Segundo o Observatório de Remoções, a reintegração em Guaianases foi decretada em caráter de urgência, sem permitir que as famílias tivessem oportunidade para conseguir um advogado para defesa. Ainda de acordo com o Observatório, mais de 1.900 famílias foram atingidas em remoções em todo o estado de São Paulo desde março de 2020, mês de início da pandemia do coronavírus.

Renato Abramowicz, do LabCidade da Faculdade de Arquitetura e Urbanismo (FAU-USP) comentou que a maioria das remoções aconteceu sem haver nenhuma forma de atendimento público para as pessoas removidas. “Depois de removidas é muito difícil ter informações sobre seus destinos, até porque não há interesse e cuidado por parte dos agentes públicos e dos juízes que promovem a remoção”, analisou.

Ele relatou que muitas pessoas que sofreram reintegrações foram para outras ocupações ou para espaços em situação precária, e que ainda há pessoas que foram para as ruas. “Tudo isso, que costuma acontecer, torna-se ainda mais grave no atual contexto de pandemia”, ele disse. O pesquisador também criticou as ações municipais e as decisões tomadas pelo Tribunal de Justiça de São Paulo. “Cabe também denunciar por parte da prefeitura a intenção, capitaneada pela Cohab, de remover em plena pandemia dois quarteirões inteiros na região central da cidade, em Campos Elíseos”, ele informou e concluiu que “a violência da perda da casa se soma à da exposição forçada e do risco de contaminação pelo novo coronavírus, e o TJ-SP é responsável por essas graves violações”.

Outro Lado

A Prefeitura de São Paulo, por meio da Secretaria Municipal de Assistência e Desenvolvimento Social (SMADS), informou que a equipe do Centro de Referência de Assistência Social (CRAS) Guaianases compareceu na área do Sítio das Roseiras e ofereceu acolhimento às famílias no local, mas nenhuma aceitou a oferta.

Com relação às decisões, o Tribunal de Justiça disse que não emite posicionamento sobre questões jurisdicionais, e ainda afirmou que os magistrados têm independência funcional para decidir de acordo com os documentos dos autos e seu livre convencimento. Também escreveu que a independência dos juízes é uma garantia do próprio estado de direito.

Pelo Fim Das Remoções

No mês passado, alguns movimentos de moradia do estado de São Paulo, como o Movimento dos Trabalhadores Sem Teto (MTST), enviaram uma denúncia à Organização das Nações Unidas (ONU) sobre as remoções de ocupações ocorridas durante a pandemia do novo coronavírus.

“O que temos visto no estado de São Paulo, na prática, é a continuidade e efetivação de remoções forçadas de populações, fazendo com que mulheres, em muitos casos, gestantes, homens, crianças, idosos, pessoas portadoras de deficiência e outras comorbidades fiquem expostos à violência da remoção e da falta de moradia, acrescida da exposição ao novo coronavírus”, relata a denúncia.

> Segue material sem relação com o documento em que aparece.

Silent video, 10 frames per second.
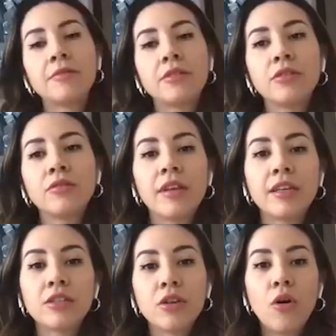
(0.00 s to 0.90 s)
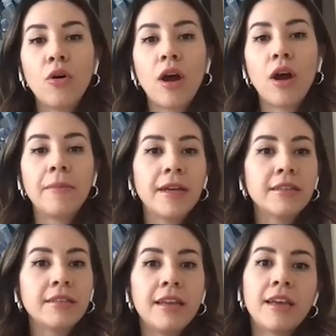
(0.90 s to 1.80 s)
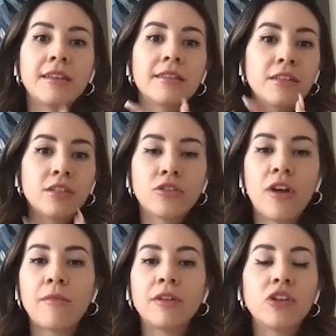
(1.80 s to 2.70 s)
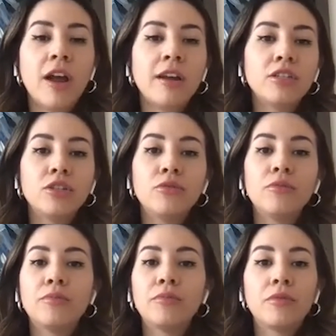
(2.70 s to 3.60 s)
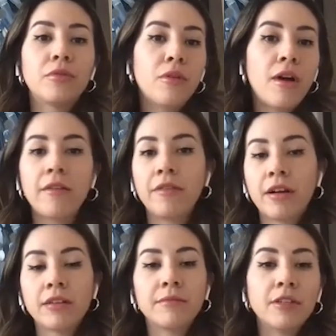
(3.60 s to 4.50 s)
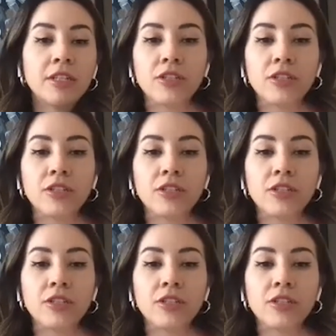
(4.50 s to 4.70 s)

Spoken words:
absolutely. So our biggest thing is Instagram. We try to throw out there as much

Em julho, Balakrishnan Rajagopal, relator especial da ONU para o direito à moradia, recomendou que o Brasil impedisse as remoções durante a pandemia. “O Brasil tem o dever de proteger urgentemente todos, especialmente as comunidades em risco, da ameaça do Covid-19″, pontuou. “Despejar as pessoas de suas casas nessa situação, independentemente do status legal de sua moradia, é uma violação de seus direitos humanos.”

*A entrevistada solicitou anonimato, portanto Samara de Lima é um nome fictício.